Я новичок в Polars. Я пытаюсь использовать метод .unnest() для столбца во фрейме данных Polars. В приведенном ниже примере я генерирую столбец «обработанный» как списки строк. Строки состоят из последовательности и процентов, преобразованных в строку. Моя цель — отключить все списки в ячейках столбца и создать два других столбца: один для последовательности, а другой для соответствующего процента. Хотя я уже использовал метод unnest в идентичном случае (это сработало), сейчас он не работает.
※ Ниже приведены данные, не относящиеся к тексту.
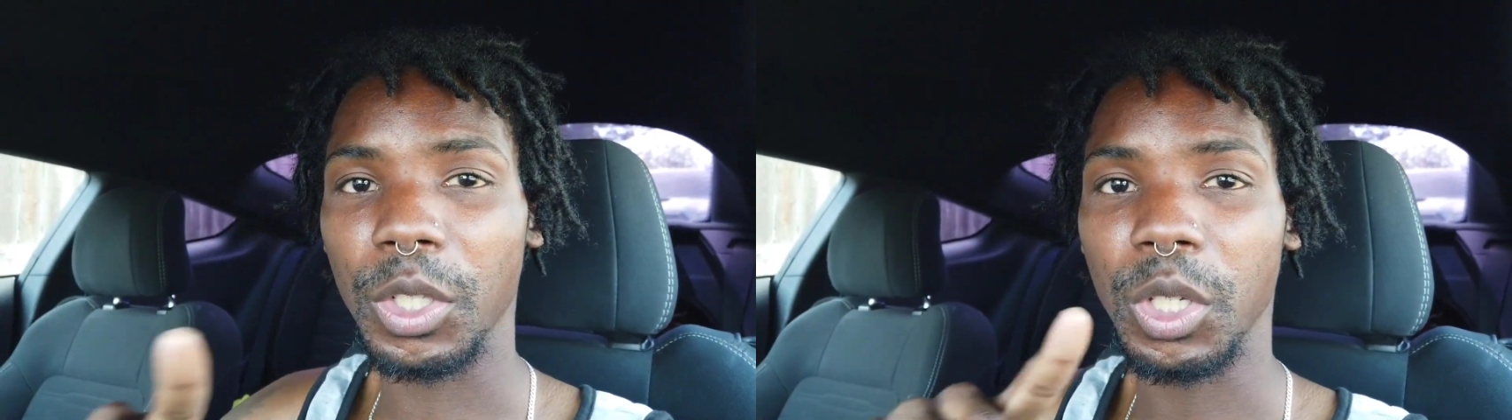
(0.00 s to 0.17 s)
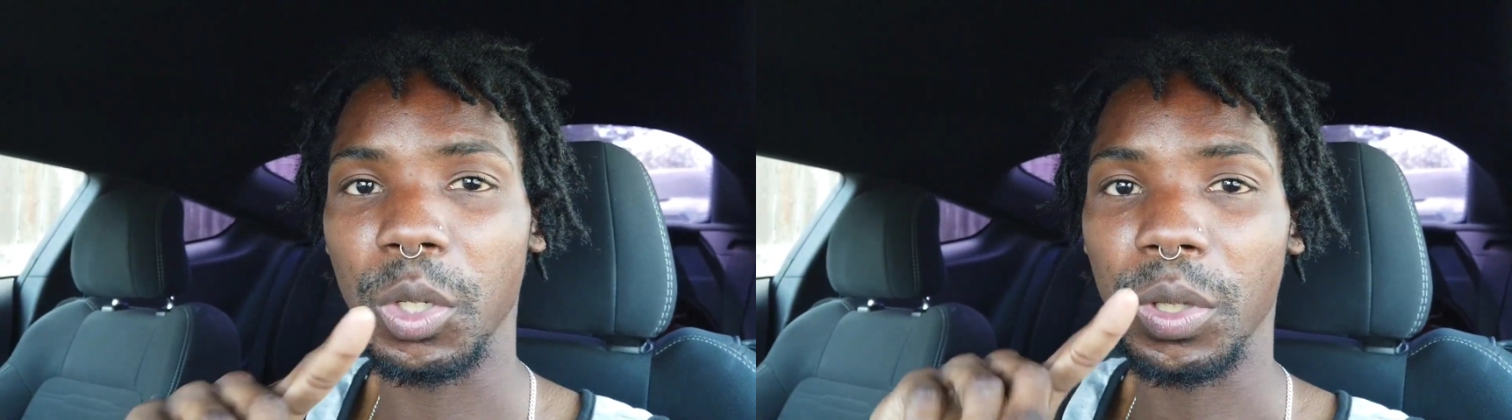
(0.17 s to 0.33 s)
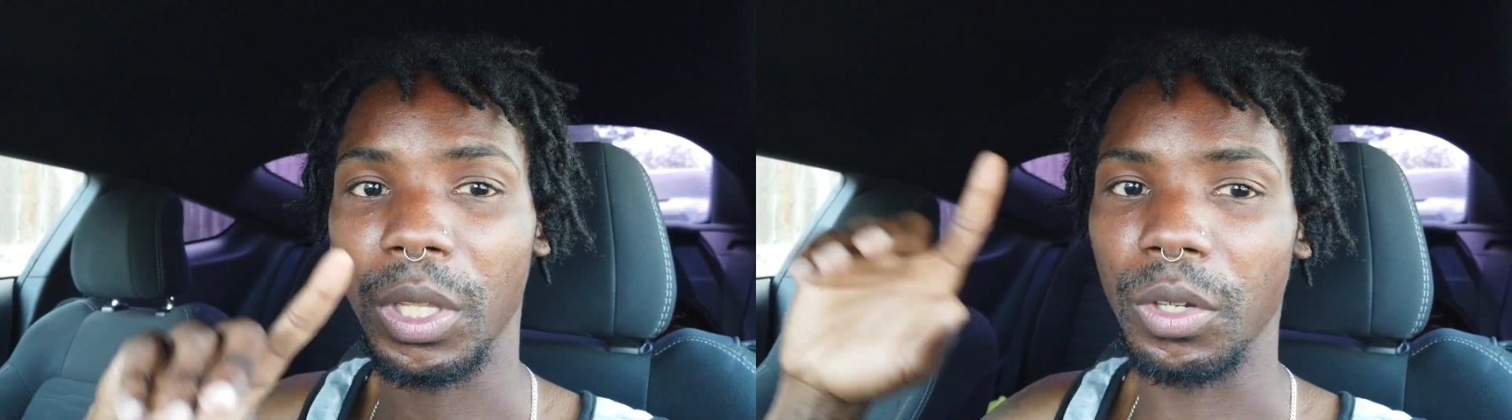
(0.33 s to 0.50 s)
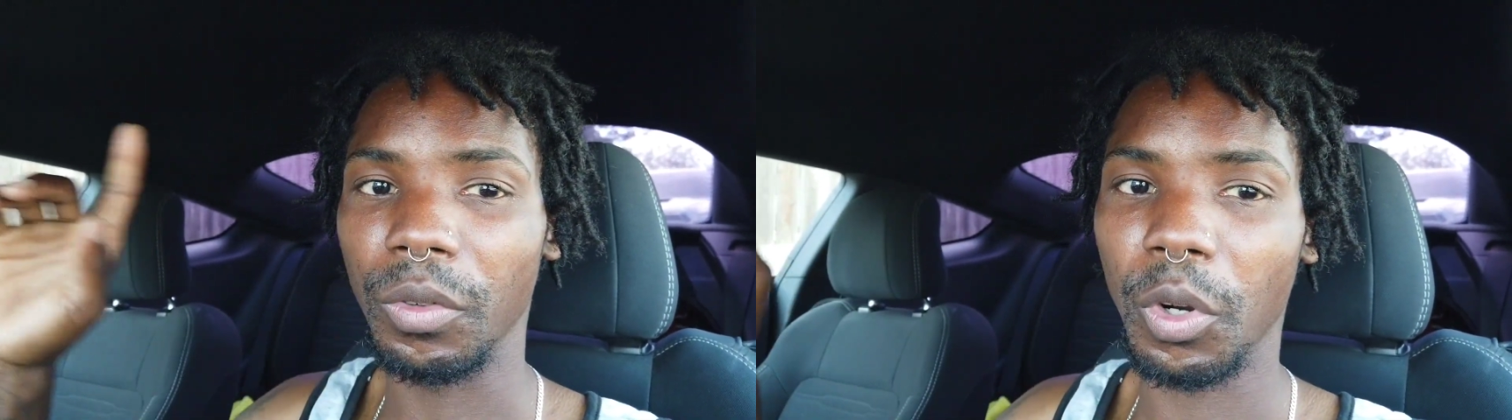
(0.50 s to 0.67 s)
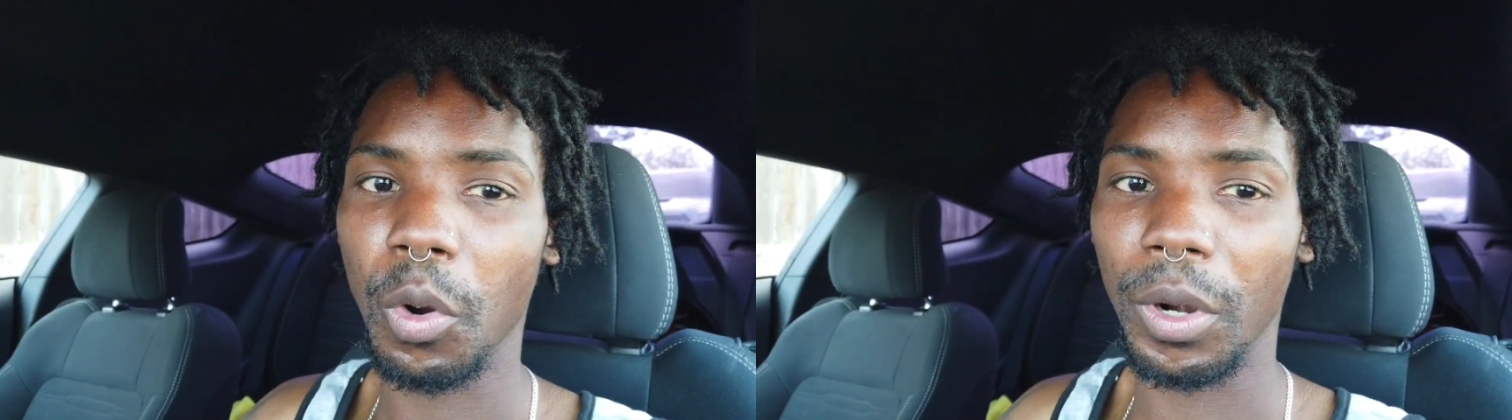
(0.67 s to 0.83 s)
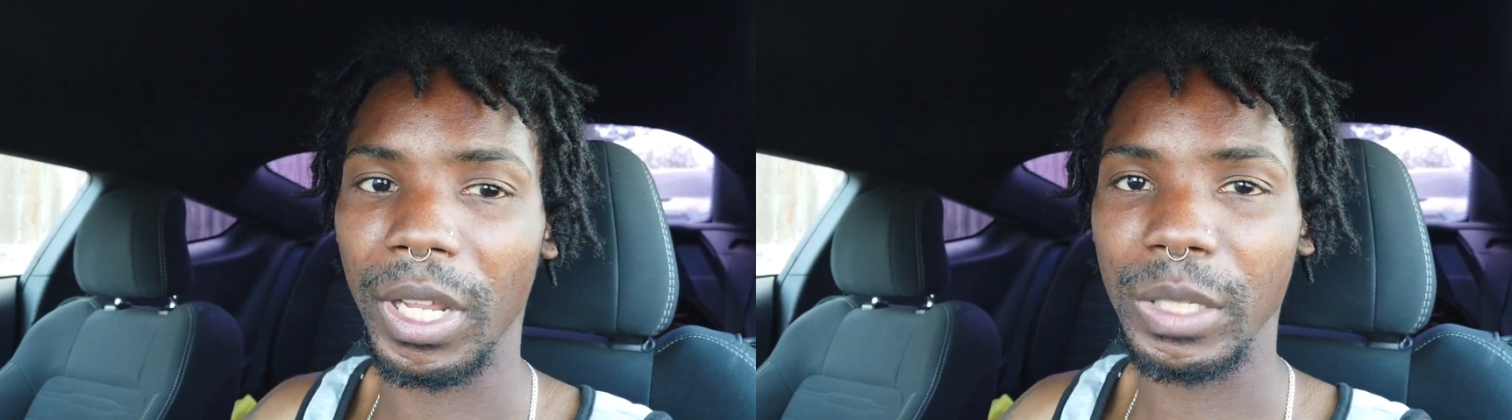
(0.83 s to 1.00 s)
to the new
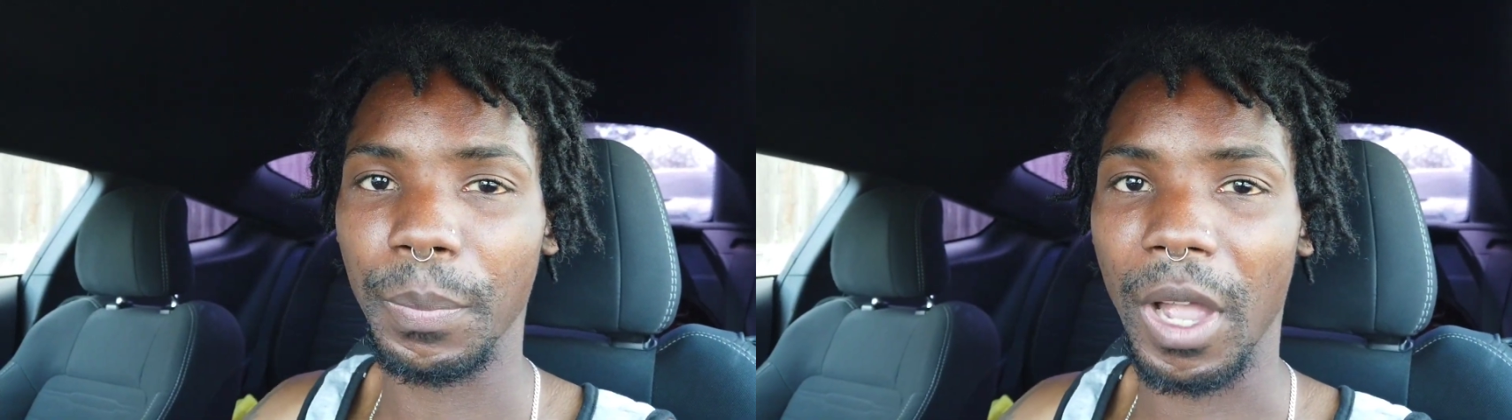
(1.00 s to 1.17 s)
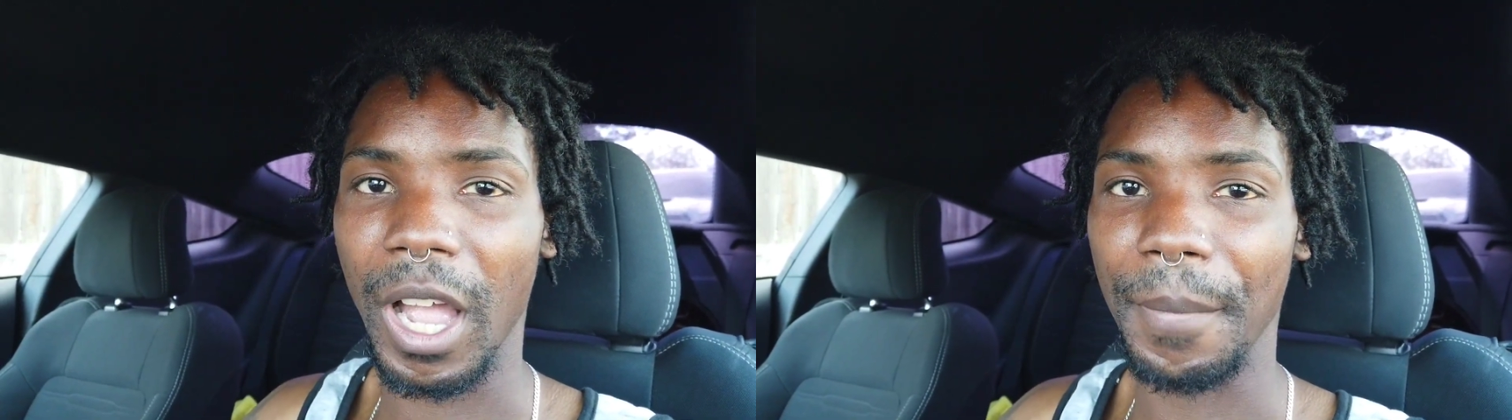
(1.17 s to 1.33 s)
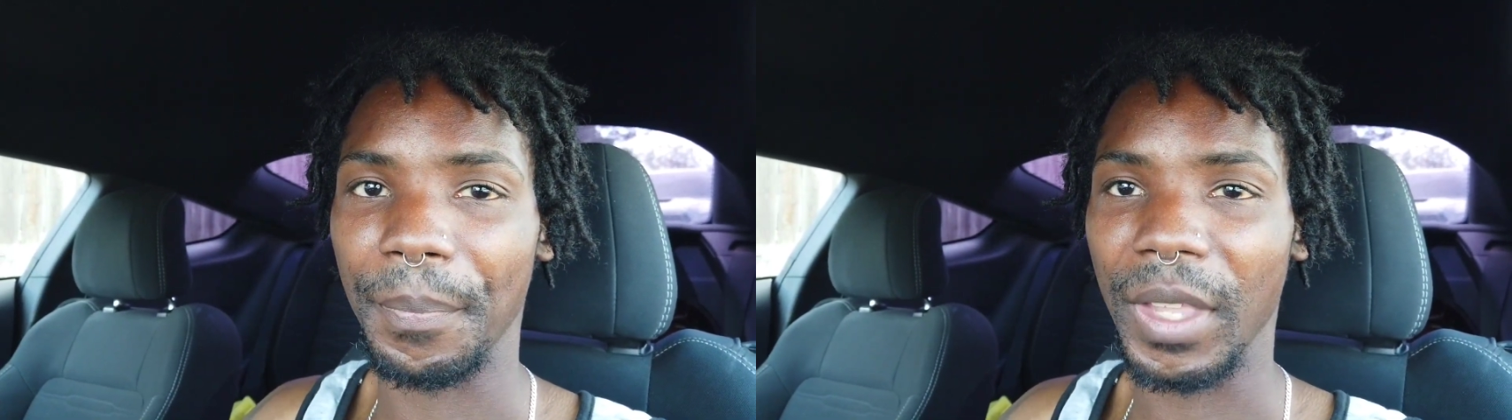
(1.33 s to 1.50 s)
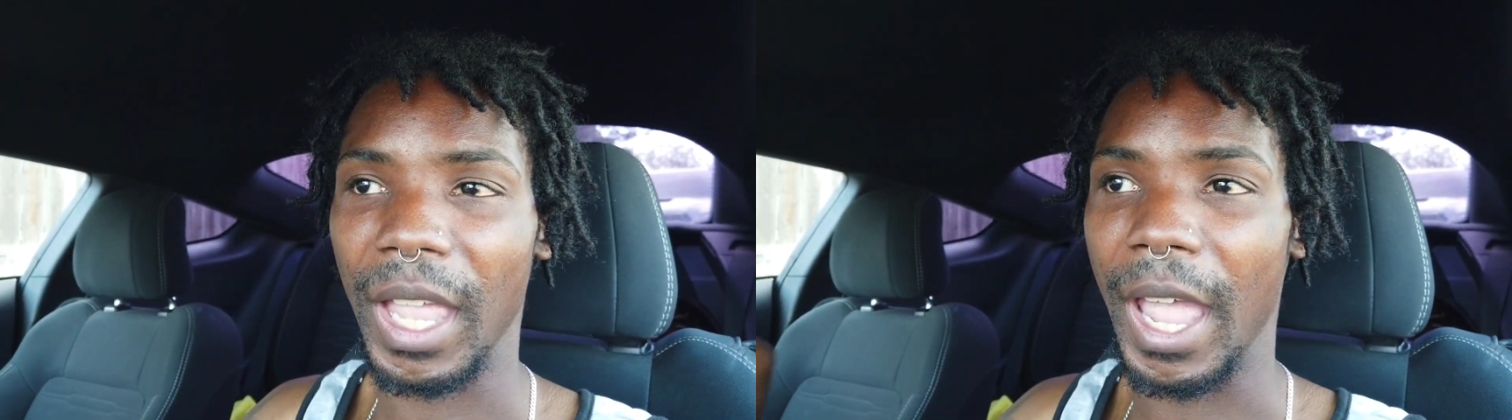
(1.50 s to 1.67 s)
recording spot,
Я думаю, что есть некоторая проблема, связанная с созданием столбца «обработано». Однако я не могу понять, в чем проблема.
Мой код:
import polars as pl
from functools import reduce
# Function to MAP the peptide inside the protein sequence.
# Convert the peptide sequence in dashes inside the original protein sequence.
def replace_peptide(protein_sequence, peptide):
return protein_sequence.replace(peptide, '-' * len(peptide))
# Function to COLLAPSE all the dashed protein sequences to generate a final sequence
# that reports a "-" for each letter in the peptide sequence that map in the protein sequence.
def combine_sequences(seq1, seq2):
return ''.join(['-' if a == '-' or b == '-' else a for a, b in zip(seq1, seq2)])
# Function to apply the mapping procedure for each row in the dataframe.
def process_row(row):
protein_sequence = row['sequence']
protein_sequence_len = len(protein_sequence)
peptides = row['peptide']
modified_sequences = [replace_peptide(protein_sequence, peptide) for peptide in peptides]
final_sequence = reduce(combine_sequences, modified_sequences)
coverage = str('{:.2f}%').format(final_sequence.count('-')/protein_sequence_len*100)
return final_sequence, coverage
# -----------------------------------------------------------------------------------------------#
# Generate the data frame
coverage_fasta=pl.DataFrame({"protein_id": ["A0A024RBG1", "A0A087X1C5", "A0A0B4J2F0"],
"sequence": ["MMKFKPNQTRTYDREGFKKRAACLCFRSEQEDEVLLVSSSRYPDQWIVPG",
"MGLEALVPLAMIVAIFLLLVDLMHRHQRWAARYPPGPLPLPGLGNLLHVD",
"MFRRLTFAQLLFATVLGIAGGVYIFQPVFEQYAKDQKELKEKMQLVQESE"],
"peptide": [["MMKFKPNQT", "FKKRAA", "SSSRYPDQ"],
["EALVPLAM", "AQLLFATVLGIAG", "QPVFEQYAKDQ"],
["RRLTFAQLL", "LTFAQLLFATVLGIAGG", "QYAKDQKEL"]
]}
)
# Generate the column that contain a list made by the protein sequences dashed and their coverage percentage.
coverage_fasta = coverage_fasta.with_columns(
pl.struct(["sequence", "peptide"]).map_elements(lambda row: process_row(row),
return_dtype=pl.List(pl.String())
).alias("processed"))
display(coverage_fasta)
# Command to unnest the lists in the "processed" column.
# The purpose is to have the dashed sequences in one column and the percentage of coverage in another one.
coverage_fasta = coverage_fasta.with_columns(pl.col("processed")).unnest("processed")
display(coverage_fasta)
Выход:
Пожалуйста, может кто-нибудь объяснить, что я делаю неправильно?
Как уже упоминалось в комментариях, pl.DataFrame.unnest
используется для отсоединения столбцов структуры от их полей. Вместо этого ваша функция map_elements
создает столбец типа list[str]
.
Вы можете адаптировать свою функцию для возврата структуры с полями final_sequence
и coverage
(и вместо этого адаптировать return_dtype
).
def process_row(row):
...
return {"final_sequence": final_sequence, "coverage": coverage}
coverage_fasta = coverage_fasta.with_columns(
pl.struct(["sequence", "peptide"]).map_elements(
lambda row: process_row(row),
return_dtype=pl.Struct([
pl.Field("final_sequence", pl.String()),
pl.Field("coverage", pl.String())
])
).alias("processed")
)
Тогда отмена вложения должна работать как положено.
pl.Config.set_fmt_str_lengths(16)
pl.Config.set_tbl_width_chars(128)
coverage_fasta.unnest("processed")
shape: (3, 5)
┌────────────┬───────────────────┬───────────────────┬───────────────────┬──────────┐
│ protein_id ┆ sequence ┆ peptide ┆ final_sequence ┆ coverage │
│ --- ┆ --- ┆ --- ┆ --- ┆ --- │
│ str ┆ str ┆ list[str] ┆ str ┆ str │
╞════════════╪═══════════════════╪═══════════════════╪═══════════════════╪══════════╡
│ A0A024RBG1 ┆ MMKFKPNQTRTYDREG… ┆ ["MMKFKPNQT", "F… ┆ ---------RTYDREG… ┆ 46.00% │
│ A0A087X1C5 ┆ MGLEALVPLAMIVAIF… ┆ ["EALVPLAM", "AQ… ┆ MGL--------IVAIF… ┆ 16.00% │
│ A0A0B4J2F0 ┆ MFRRLTFAQLLFATVL… ┆ ["RRLTFAQLL", "L… ┆ MF--------------… ┆ 56.00% │
└────────────┴───────────────────┴───────────────────┴───────────────────┴──────────┘
unnest предназначен для структур, но
processed
естьlist
— вы пытаетесь взорвать/сгладить списки?